Given records >>
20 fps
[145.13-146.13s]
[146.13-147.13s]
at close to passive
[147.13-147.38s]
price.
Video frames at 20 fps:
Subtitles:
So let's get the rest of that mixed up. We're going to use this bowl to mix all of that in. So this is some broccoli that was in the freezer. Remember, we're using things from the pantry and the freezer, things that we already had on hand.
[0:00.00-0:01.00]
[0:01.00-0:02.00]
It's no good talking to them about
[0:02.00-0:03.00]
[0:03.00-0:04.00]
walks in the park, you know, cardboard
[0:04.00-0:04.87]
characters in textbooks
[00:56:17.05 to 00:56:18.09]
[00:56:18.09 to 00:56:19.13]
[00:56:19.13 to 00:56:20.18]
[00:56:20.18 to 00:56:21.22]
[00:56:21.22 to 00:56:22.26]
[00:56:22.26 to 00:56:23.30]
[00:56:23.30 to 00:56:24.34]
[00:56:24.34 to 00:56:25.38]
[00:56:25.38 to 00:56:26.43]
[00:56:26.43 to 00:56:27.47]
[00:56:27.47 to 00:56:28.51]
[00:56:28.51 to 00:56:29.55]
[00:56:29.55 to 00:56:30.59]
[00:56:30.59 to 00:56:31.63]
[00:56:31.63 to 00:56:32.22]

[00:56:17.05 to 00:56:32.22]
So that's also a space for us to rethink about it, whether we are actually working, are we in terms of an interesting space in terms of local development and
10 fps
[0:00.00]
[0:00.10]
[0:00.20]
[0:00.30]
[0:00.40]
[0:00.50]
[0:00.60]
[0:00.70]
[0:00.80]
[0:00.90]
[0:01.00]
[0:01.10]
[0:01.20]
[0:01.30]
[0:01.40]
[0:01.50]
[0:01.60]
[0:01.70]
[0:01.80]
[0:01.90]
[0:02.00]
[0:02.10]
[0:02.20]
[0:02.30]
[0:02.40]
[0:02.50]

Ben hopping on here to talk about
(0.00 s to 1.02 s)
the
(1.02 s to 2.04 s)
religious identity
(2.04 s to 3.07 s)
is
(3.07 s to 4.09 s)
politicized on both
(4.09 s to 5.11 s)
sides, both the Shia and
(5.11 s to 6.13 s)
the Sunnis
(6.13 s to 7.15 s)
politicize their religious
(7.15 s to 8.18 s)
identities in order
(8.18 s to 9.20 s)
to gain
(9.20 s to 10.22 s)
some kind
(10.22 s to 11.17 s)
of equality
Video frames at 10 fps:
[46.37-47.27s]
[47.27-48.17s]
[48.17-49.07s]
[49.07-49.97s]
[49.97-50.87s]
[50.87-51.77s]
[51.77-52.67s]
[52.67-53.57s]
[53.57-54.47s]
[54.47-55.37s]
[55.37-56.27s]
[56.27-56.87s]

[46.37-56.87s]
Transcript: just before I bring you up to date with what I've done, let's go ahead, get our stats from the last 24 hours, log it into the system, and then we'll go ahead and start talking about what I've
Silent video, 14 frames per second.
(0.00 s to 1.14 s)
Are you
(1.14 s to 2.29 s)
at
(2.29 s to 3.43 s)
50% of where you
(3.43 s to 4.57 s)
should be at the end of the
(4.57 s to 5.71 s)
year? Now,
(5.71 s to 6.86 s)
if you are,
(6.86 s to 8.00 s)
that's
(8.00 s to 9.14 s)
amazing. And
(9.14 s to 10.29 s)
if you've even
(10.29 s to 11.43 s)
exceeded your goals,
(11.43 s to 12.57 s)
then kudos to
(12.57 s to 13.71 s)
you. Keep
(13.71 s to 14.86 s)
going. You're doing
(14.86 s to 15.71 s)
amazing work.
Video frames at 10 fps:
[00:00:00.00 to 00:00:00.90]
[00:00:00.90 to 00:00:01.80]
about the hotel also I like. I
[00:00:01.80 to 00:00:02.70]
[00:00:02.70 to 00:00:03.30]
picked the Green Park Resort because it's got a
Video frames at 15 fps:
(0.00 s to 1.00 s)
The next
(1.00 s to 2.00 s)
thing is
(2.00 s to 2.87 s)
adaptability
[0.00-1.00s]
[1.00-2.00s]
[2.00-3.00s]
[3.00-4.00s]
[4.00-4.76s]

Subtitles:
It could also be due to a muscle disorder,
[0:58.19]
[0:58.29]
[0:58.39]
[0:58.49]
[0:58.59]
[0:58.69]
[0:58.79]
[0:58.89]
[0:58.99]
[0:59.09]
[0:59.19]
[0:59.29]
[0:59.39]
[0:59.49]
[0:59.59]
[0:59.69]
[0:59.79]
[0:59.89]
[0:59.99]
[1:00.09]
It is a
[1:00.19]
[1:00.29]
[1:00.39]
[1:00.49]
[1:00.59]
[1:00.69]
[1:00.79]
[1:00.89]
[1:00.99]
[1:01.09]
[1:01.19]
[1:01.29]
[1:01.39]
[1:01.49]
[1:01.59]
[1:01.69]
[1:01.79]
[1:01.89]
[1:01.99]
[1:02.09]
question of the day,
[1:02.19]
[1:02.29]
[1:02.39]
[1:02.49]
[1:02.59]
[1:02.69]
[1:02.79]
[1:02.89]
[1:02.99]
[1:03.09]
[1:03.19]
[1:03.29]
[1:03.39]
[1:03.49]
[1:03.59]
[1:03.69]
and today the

Problem description >> Write out exactly, please, the lines beginning at the start of the material and ending with the line that holds "[0:02.00-0:03.00]", both included.

The answer >>
20 fps
[145.13-146.13s]
[146.13-147.13s]
at close to passive
[147.13-147.38s]
price.
Video frames at 20 fps:
Subtitles:
So let's get the rest of that mixed up. We're going to use this bowl to mix all of that in. So this is some broccoli that was in the freezer. Remember, we're using things from the pantry and the freezer, things that we already had on hand.
[0:00.00-0:01.00]
[0:01.00-0:02.00]
It's no good talking to them about
[0:02.00-0:03.00]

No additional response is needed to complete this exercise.